- [Given records]:
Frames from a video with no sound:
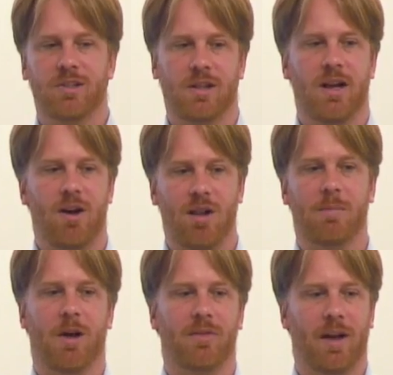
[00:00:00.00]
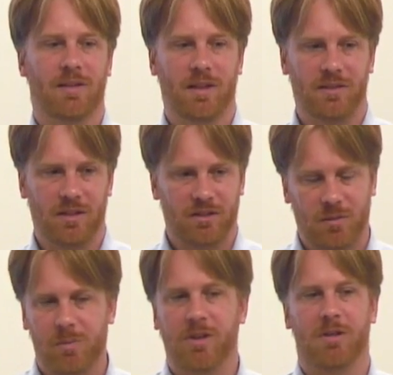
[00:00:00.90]
slide all about that because that's a, it's
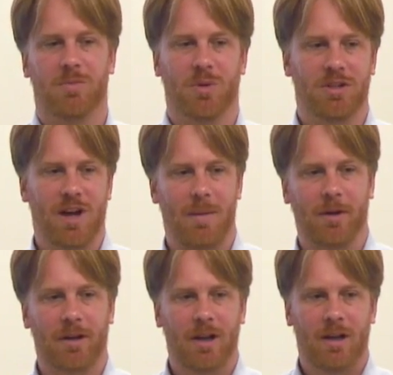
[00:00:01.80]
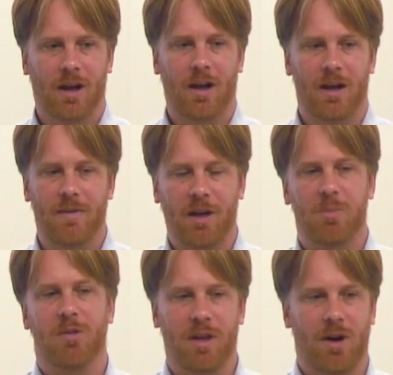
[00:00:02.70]
a really important topic. Uh, if I can
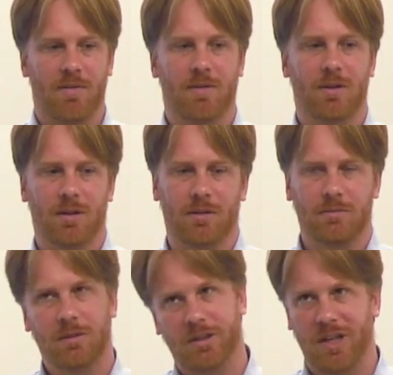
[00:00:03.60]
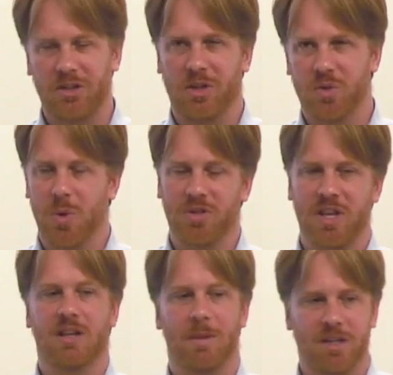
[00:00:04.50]
put that off for, uh, it's actually towards
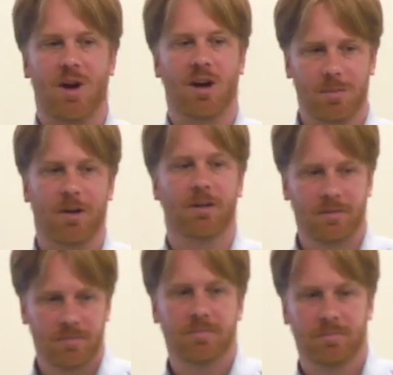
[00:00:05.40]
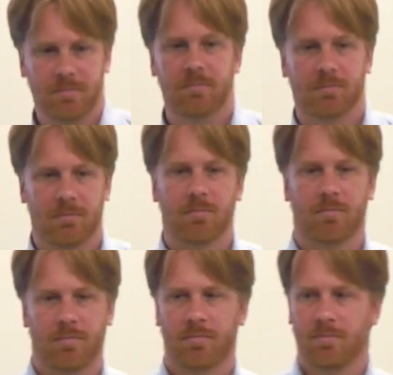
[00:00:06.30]
the end of my talk. Yep, but very good.
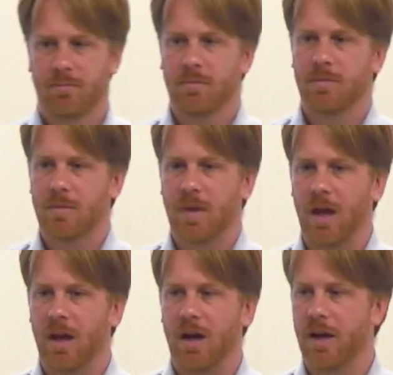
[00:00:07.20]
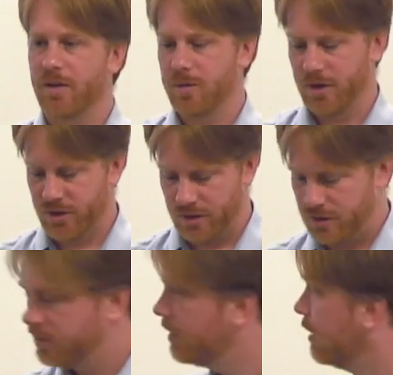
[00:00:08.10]
Uh, other
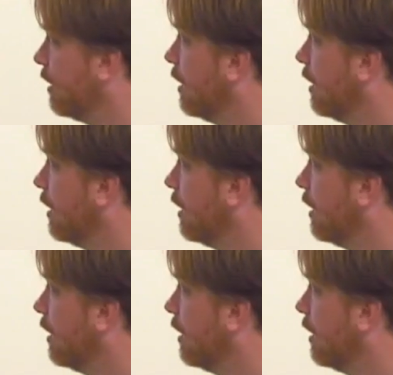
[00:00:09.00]
questions?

- [Directions]:
Leave out the pictures and give the rest of the records again exactly.

- [Finished task]:
Frames from a video with no sound:
[00:00:00.00]
[00:00:00.90]
slide all about that because that's a, it's
[00:00:01.80]
[00:00:02.70]
a really important topic. Uh, if I can
[00:00:03.60]
[00:00:04.50]
put that off for, uh, it's actually towards
[00:00:05.40]
[00:00:06.30]
the end of my talk. Yep, but very good.
[00:00:07.20]
[00:00:08.10]
Uh, other
[00:00:09.00]
questions?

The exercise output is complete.